### SOURCE MATERIAL

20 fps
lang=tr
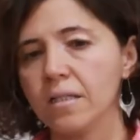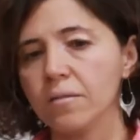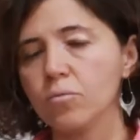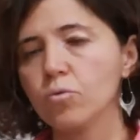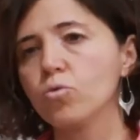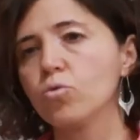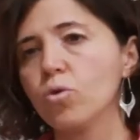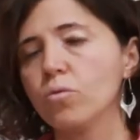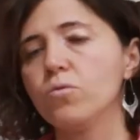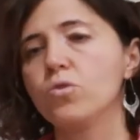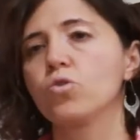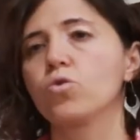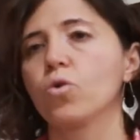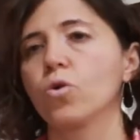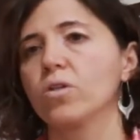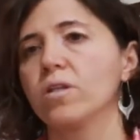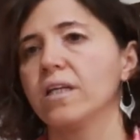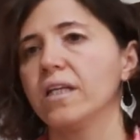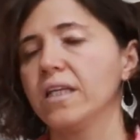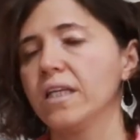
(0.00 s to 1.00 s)
E, bu döviz
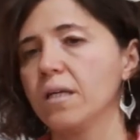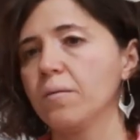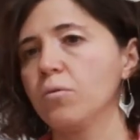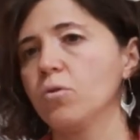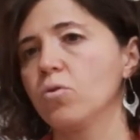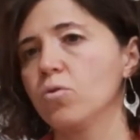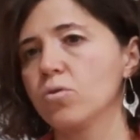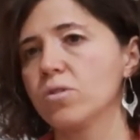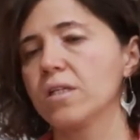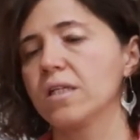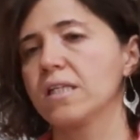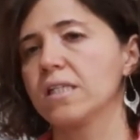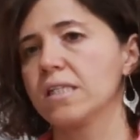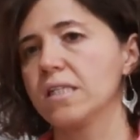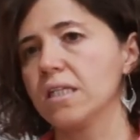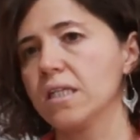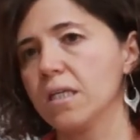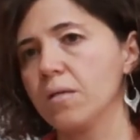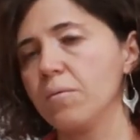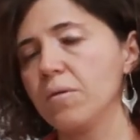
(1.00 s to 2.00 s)
şokları 2018,
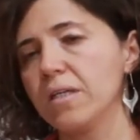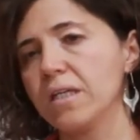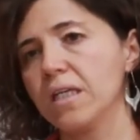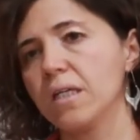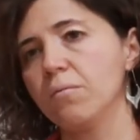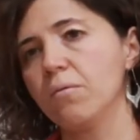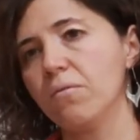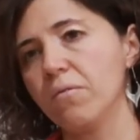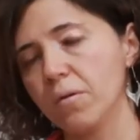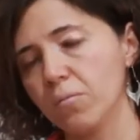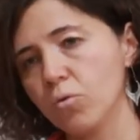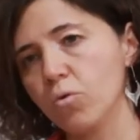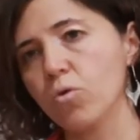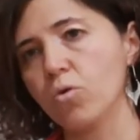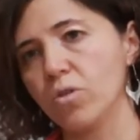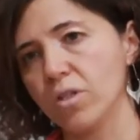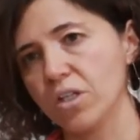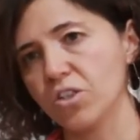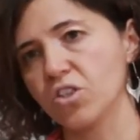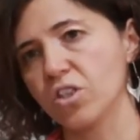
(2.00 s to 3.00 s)
2020 ve
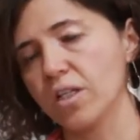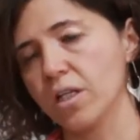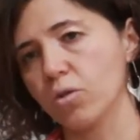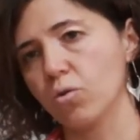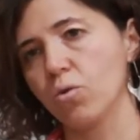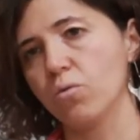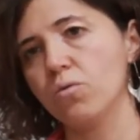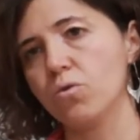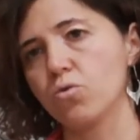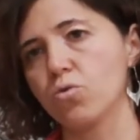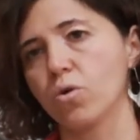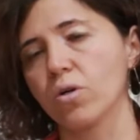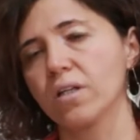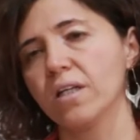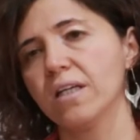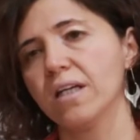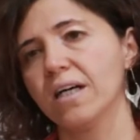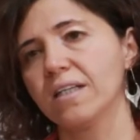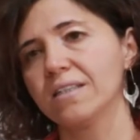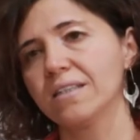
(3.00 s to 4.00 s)
bugün yaşanan döviz
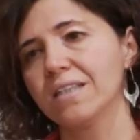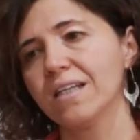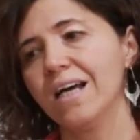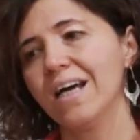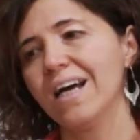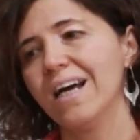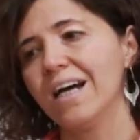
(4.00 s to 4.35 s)
şokları artık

######

[TASK BRIEF]: Leave the pictures out and print the records above exactly as they stand.

[YOUR SOLUTION]:
20 fps
lang=tr
(0.00 s to 1.00 s)
E, bu döviz
(1.00 s to 2.00 s)
şokları 2018,
(2.00 s to 3.00 s)
2020 ve
(3.00 s to 4.00 s)
bugün yaşanan döviz
(4.00 s to 4.35 s)
şokları artık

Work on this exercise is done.